Each insurance company has their own specific underwriting criteria and their own thresholds of how much coverage they will issue. These guidelines are based on a person's health, age and mortality (expected age at death) and their financial situation. Insurance companies also carry reinsurance which caps the insurance company's exposure on any specific claim at a certain amount, and the reinsurance carrier has requirements as well that must be followed by the insurance company.
If you do a google search, you will be able to see a copies of numerous insurance company life insurance applications online. Just type in "individual life insurance application" and you can see the kind of questions that are asked. There are mostly very similar in nature.

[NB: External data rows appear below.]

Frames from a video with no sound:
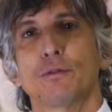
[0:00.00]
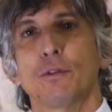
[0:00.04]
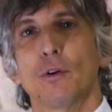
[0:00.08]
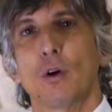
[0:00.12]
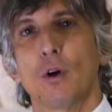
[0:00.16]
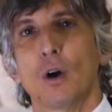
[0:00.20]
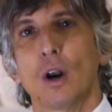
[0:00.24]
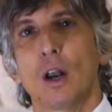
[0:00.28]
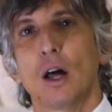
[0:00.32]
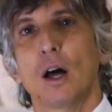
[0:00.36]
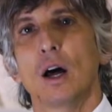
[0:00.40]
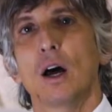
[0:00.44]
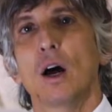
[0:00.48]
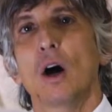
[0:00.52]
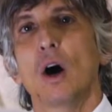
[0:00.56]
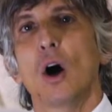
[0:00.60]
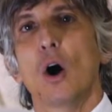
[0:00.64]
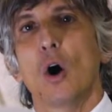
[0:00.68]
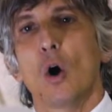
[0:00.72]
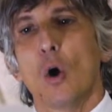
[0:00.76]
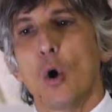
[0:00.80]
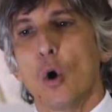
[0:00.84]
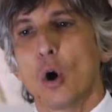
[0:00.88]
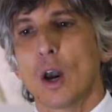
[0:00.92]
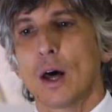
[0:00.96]
all
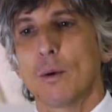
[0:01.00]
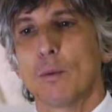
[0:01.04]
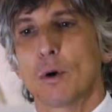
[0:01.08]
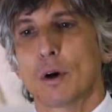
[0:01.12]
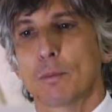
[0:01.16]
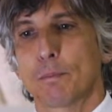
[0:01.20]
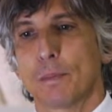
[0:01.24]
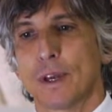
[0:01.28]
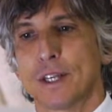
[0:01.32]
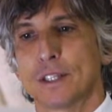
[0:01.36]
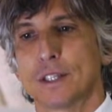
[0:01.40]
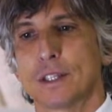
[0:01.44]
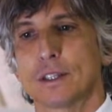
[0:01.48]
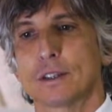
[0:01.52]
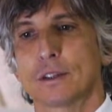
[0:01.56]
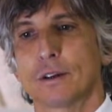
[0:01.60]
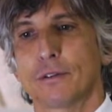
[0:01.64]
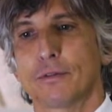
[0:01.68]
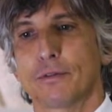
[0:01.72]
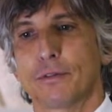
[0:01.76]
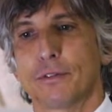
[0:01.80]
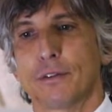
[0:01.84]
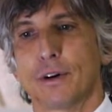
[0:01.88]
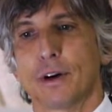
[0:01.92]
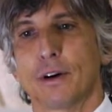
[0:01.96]
our pieces of
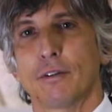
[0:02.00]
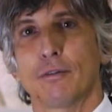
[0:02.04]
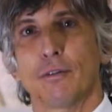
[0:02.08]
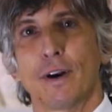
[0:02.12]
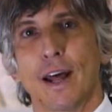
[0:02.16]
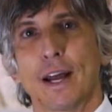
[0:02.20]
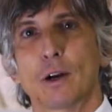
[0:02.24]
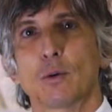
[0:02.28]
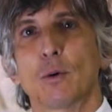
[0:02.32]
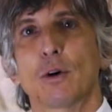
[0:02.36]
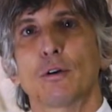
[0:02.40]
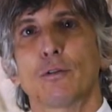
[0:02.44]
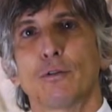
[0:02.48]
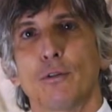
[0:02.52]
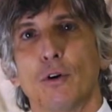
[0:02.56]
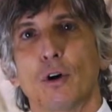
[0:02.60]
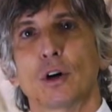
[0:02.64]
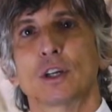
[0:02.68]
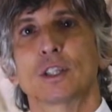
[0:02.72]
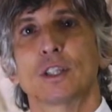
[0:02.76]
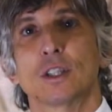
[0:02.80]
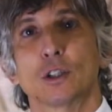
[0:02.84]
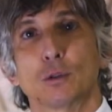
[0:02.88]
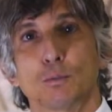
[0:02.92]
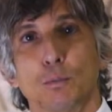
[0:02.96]
flatware,
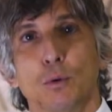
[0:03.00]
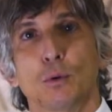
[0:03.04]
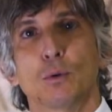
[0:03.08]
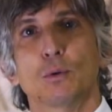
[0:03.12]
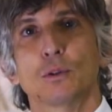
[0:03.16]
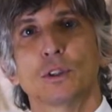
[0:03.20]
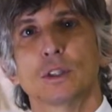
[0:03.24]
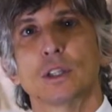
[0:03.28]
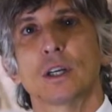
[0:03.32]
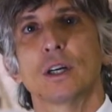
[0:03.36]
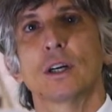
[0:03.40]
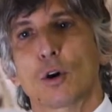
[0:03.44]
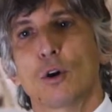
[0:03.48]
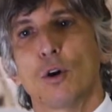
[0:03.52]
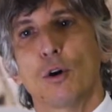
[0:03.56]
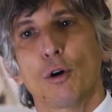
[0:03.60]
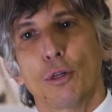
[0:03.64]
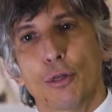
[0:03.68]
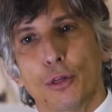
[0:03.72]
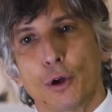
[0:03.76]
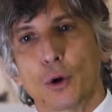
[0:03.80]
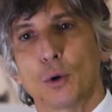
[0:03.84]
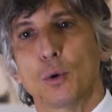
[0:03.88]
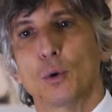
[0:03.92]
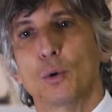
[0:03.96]
forks and spoons go
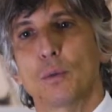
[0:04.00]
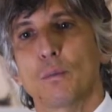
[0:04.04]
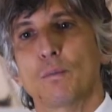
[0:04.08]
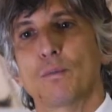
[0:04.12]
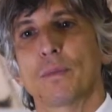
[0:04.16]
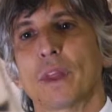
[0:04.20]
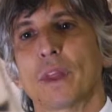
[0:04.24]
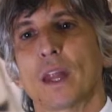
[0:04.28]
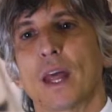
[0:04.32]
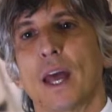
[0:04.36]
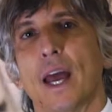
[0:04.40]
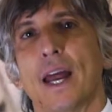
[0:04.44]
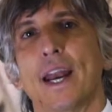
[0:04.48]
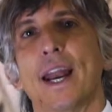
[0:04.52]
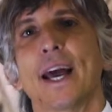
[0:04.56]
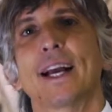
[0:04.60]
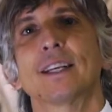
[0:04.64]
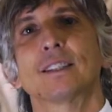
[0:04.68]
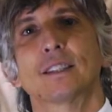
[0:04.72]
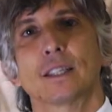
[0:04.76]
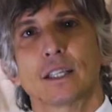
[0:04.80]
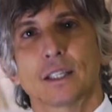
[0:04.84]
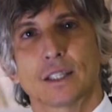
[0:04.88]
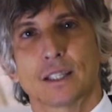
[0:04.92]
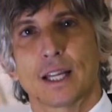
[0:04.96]
through an
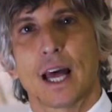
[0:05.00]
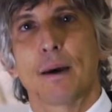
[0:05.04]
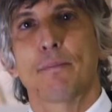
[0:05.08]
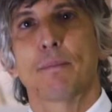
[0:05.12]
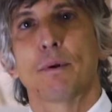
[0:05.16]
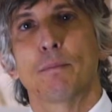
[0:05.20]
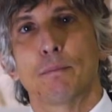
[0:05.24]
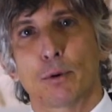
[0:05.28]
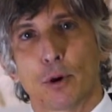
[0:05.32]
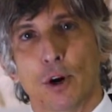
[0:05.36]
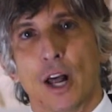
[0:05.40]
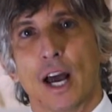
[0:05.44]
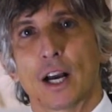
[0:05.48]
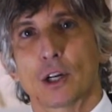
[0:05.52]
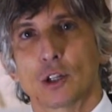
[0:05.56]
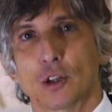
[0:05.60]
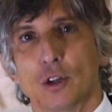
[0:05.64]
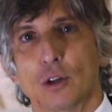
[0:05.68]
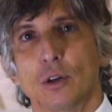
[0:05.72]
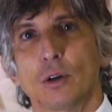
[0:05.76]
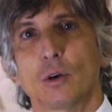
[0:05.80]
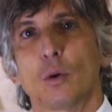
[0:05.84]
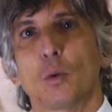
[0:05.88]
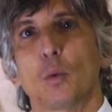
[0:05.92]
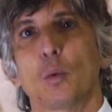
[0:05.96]
extra step in
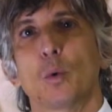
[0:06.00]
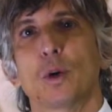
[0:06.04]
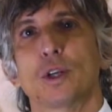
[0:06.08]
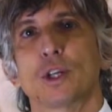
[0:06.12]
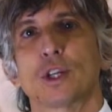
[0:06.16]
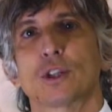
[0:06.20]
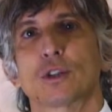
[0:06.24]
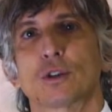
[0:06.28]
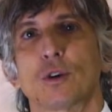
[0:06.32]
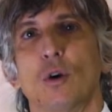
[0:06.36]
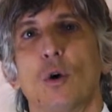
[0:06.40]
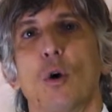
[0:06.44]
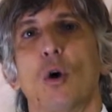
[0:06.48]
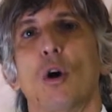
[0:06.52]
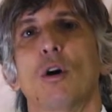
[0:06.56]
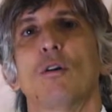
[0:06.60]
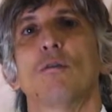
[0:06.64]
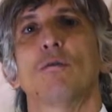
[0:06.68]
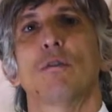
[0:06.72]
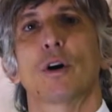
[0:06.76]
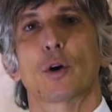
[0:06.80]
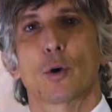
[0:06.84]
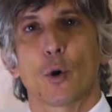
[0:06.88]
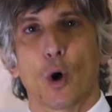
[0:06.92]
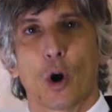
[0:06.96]
production, which is called
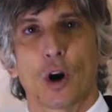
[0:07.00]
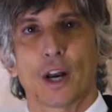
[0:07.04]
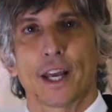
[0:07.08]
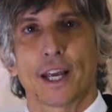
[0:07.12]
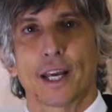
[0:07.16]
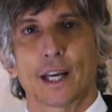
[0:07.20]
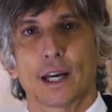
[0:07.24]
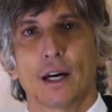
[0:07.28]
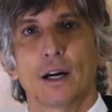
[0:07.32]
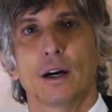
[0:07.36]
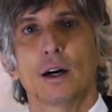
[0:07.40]
the rolling,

As for the amount of coverage on Melinda's life - yes, it is extreme from my own experience. Someone asked if her potential future earnings have been taken into account. From my own personal experience - no. She was a stay-at-home mom when the policy was purchased. The amount of coverage that would have been necessary so that her family could have maintained their lifestyle would have been much less than $1,000,000. The life insurance application almost always requires disclosure of financial information and since she was a dependent spouse, this would have included financial info on her spouse, their assets, and they would likely have asked how much life insurance coverage he had on his life. Many carriers will cap the non-working spouse's benefit at 50% of what the working spouse carriers. Many carriers will not require "proof" of the working spouse's life insurance coverage or income. They take your word for it. But many will either run a credit report or consumer report to see if there are financial problems.
The idea behind life insurance is to "maintain" the lifestyle of your loved ones if you die. It is not to enrich them or to set you up to be murdered by your spouse. Insurance companies tend to be very careful about setting people up for murder by giving someone (the beneficiary) an incentive to do it.

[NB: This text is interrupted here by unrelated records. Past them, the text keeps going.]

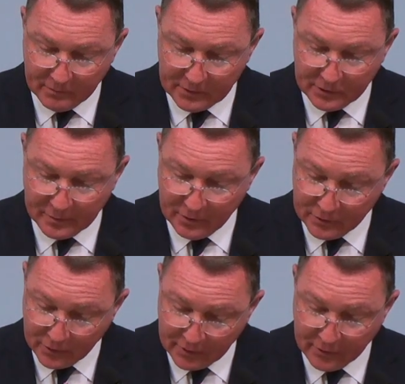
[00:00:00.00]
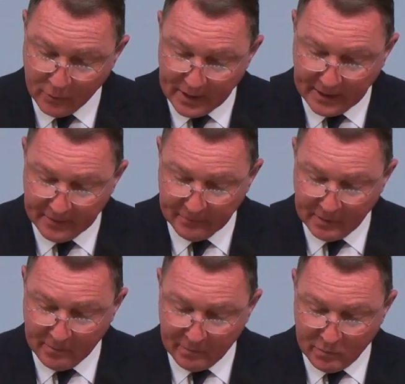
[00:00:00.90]
excuse me, who turneth away
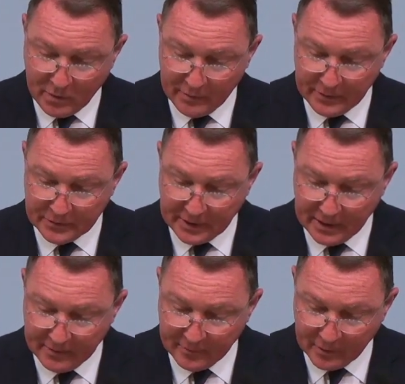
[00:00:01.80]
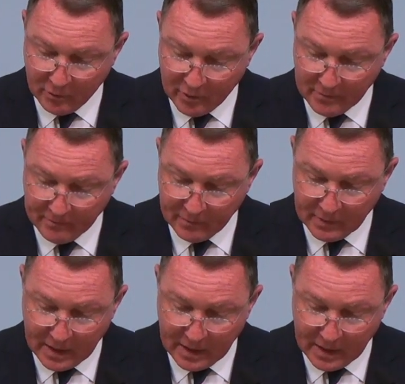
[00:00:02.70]
this day from the Lord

In order to maintain her family's lifestyle if she died, he would have had to have hired a babysitter, someone to clean the house, shop for groceries, make meals, drive the child to school or activities, etc.

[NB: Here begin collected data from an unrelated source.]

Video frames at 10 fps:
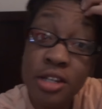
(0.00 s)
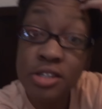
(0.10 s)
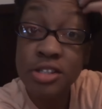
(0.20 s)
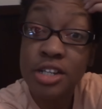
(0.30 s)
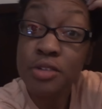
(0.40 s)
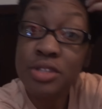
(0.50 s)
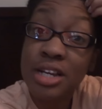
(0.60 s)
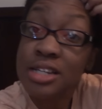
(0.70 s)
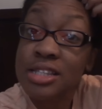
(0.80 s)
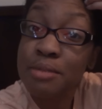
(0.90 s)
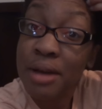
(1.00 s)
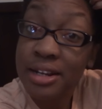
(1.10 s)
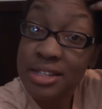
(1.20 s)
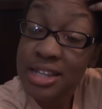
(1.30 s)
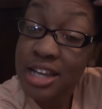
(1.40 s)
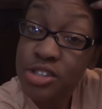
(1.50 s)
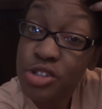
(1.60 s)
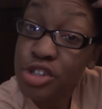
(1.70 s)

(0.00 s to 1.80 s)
So dinner was like a semi-disaster.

I'm not sure what happened here. Something went awry with the life insurance, IMO. The insurance company did not have accurate info, IMO. The reason I say this is because I've read about his periods of unemployment and I am about 99% certain that if he had life insurance coverage on his own life, it wasn't anywhere close to a $1,000,000. He could have maintained coverage through a Union during spells of unemployment, but he was a power lineman, and that is one of the most hazardous occupations. Insurance companies are unlikely to place a large amount of life insurance company on people who have hazardous occupations, even on a group basis. Why? Because they are more likely to be killed in a work-related accident.